*** Opening of RECORDS FOR PROCESSING ***
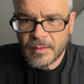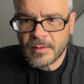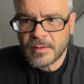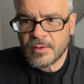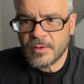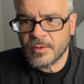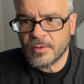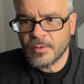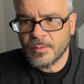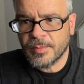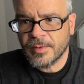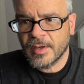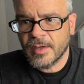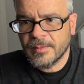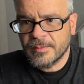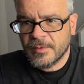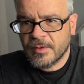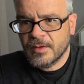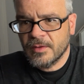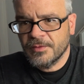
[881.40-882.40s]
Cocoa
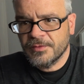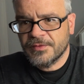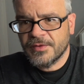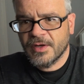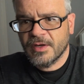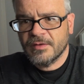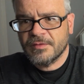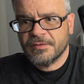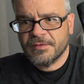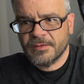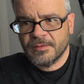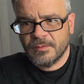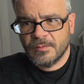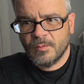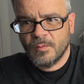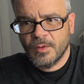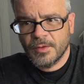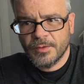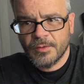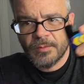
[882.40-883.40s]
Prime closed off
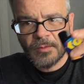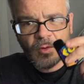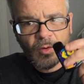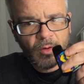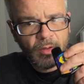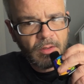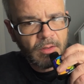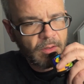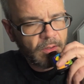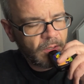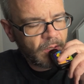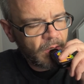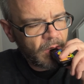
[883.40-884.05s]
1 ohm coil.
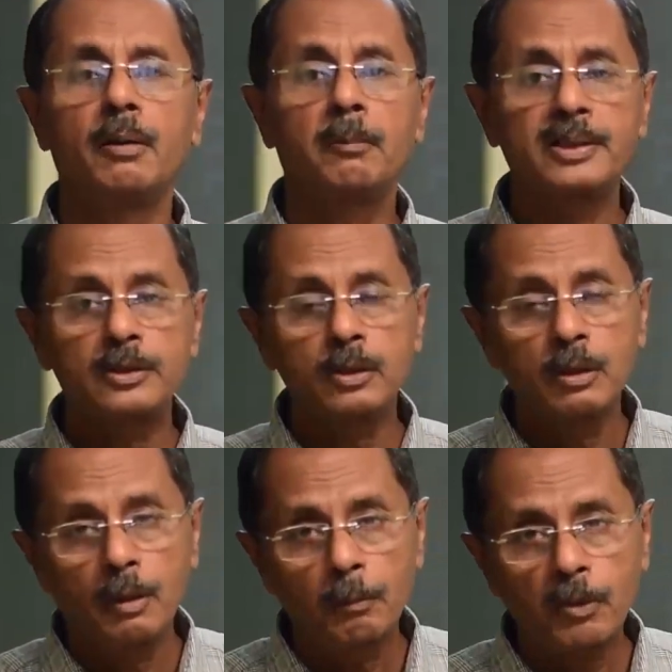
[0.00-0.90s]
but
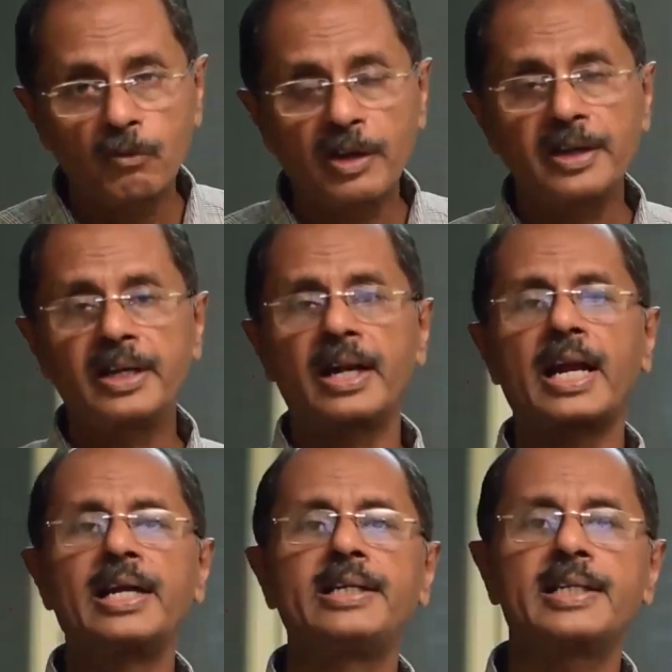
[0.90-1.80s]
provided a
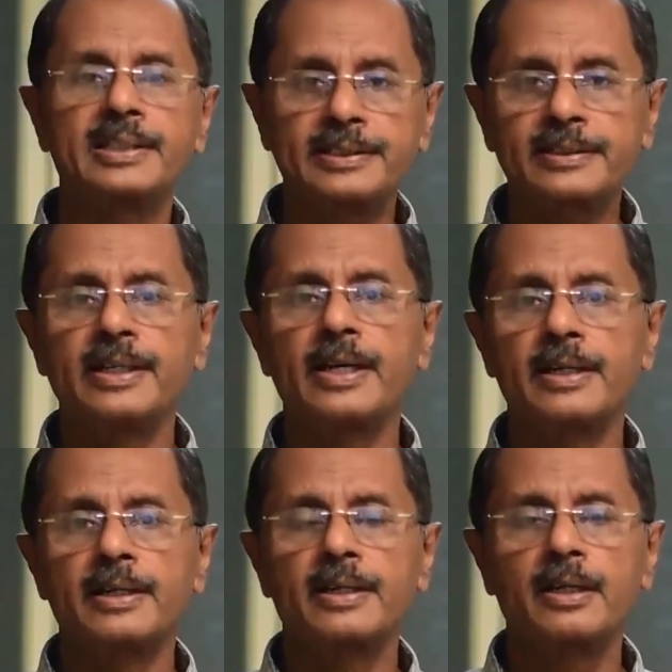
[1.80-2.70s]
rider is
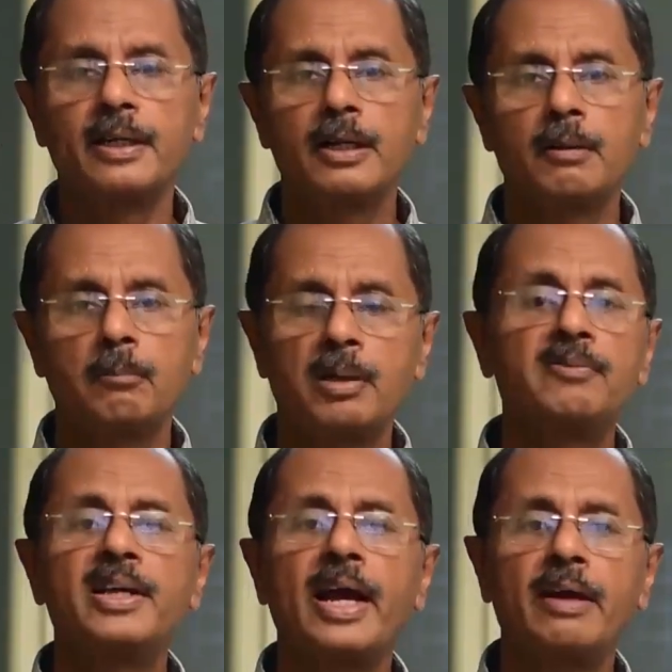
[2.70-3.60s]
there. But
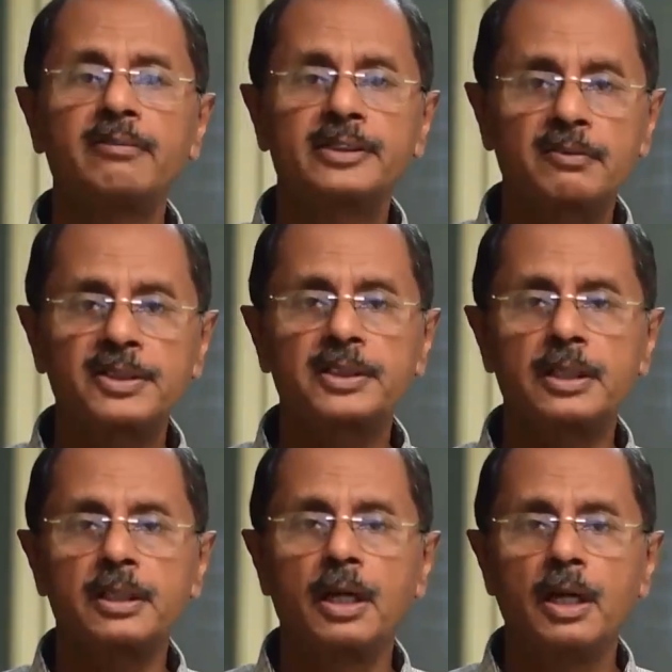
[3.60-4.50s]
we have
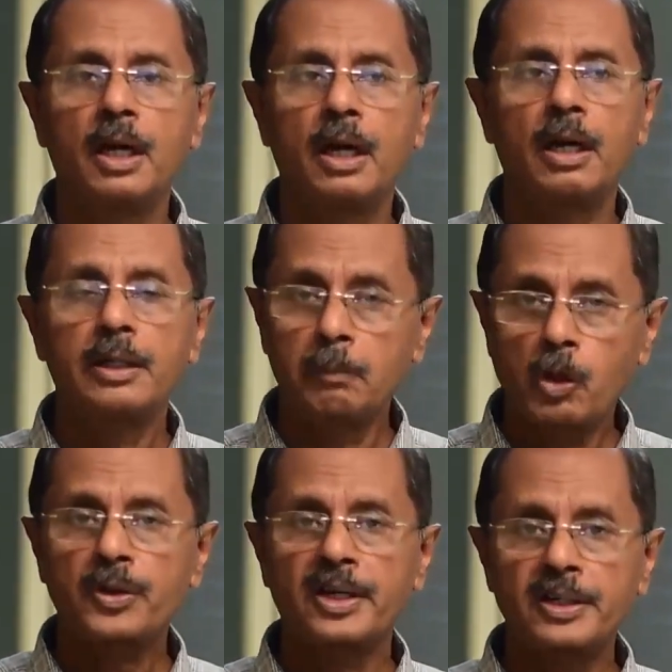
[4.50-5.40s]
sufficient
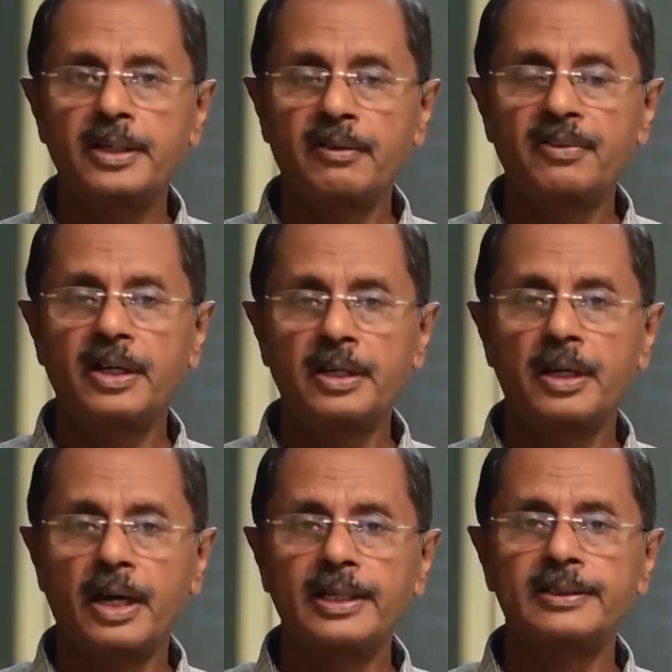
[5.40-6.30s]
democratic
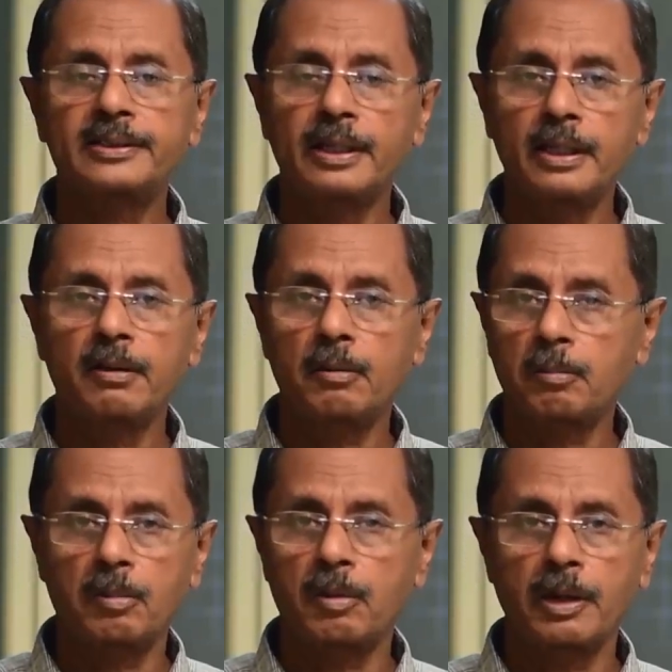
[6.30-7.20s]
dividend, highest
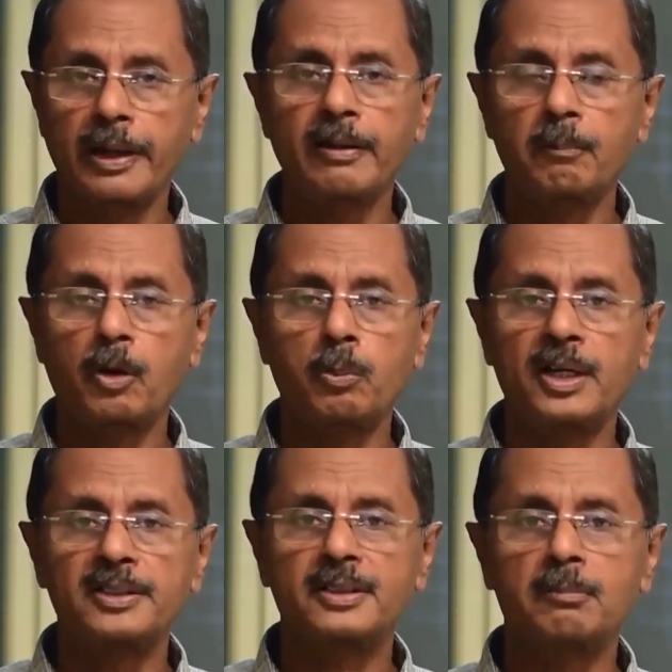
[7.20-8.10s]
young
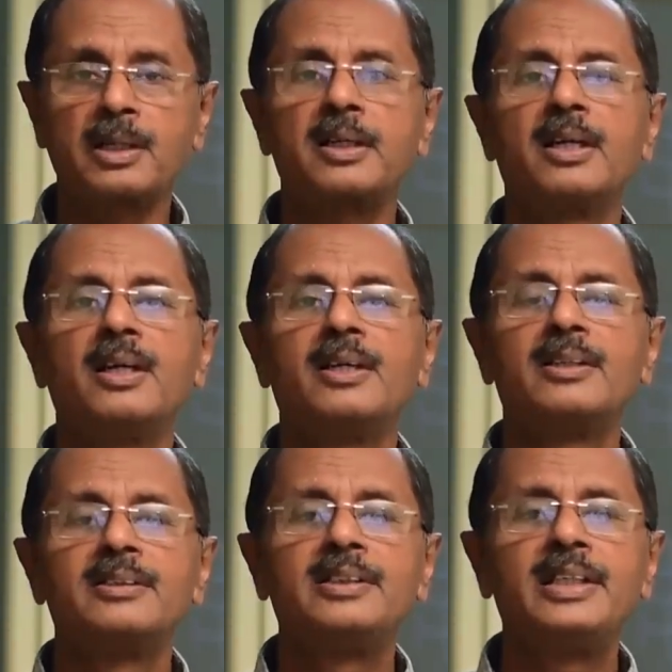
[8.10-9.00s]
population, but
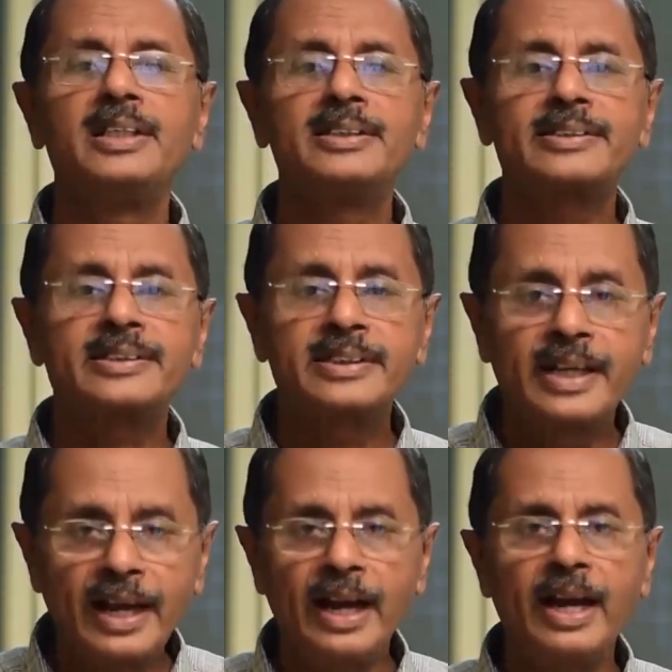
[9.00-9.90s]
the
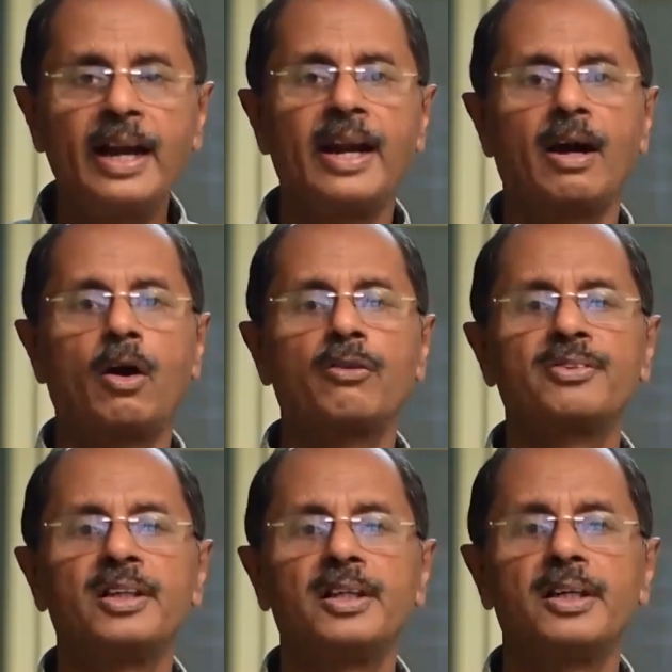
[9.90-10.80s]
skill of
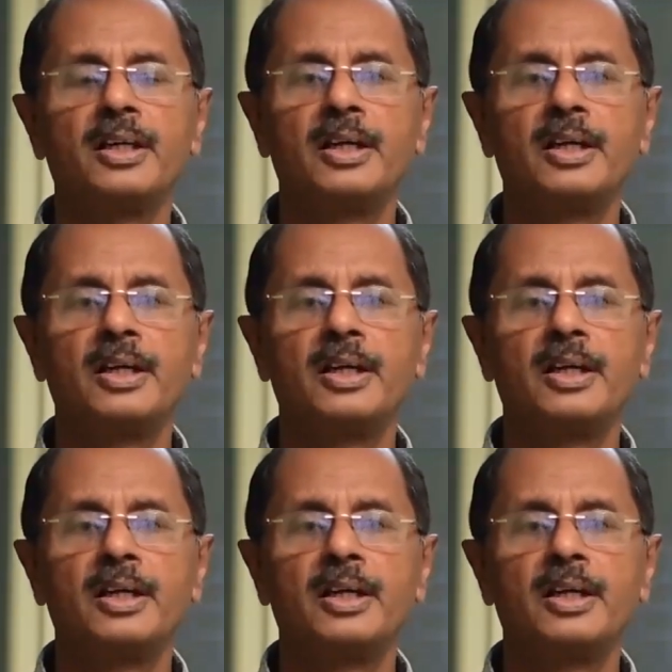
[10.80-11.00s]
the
*** Close of RECORDS FOR PROCESSING ***
# ACTIVITY
Each entry above must be restated word for word; the pictures stay out of the copy.

# RESPONSE AREA
[881.40-882.40s]
Cocoa
[882.40-883.40s]
Prime closed off
[883.40-884.05s]
1 ohm coil.
[0.00-0.90s]
but
[0.90-1.80s]
provided a
[1.80-2.70s]
rider is
[2.70-3.60s]
there. But
[3.60-4.50s]
we have
[4.50-5.40s]
sufficient
[5.40-6.30s]
democratic
[6.30-7.20s]
dividend, highest
[7.20-8.10s]
young
[8.10-9.00s]
population, but
[9.00-9.90s]
the
[9.90-10.80s]
skill of
[10.80-11.00s]
the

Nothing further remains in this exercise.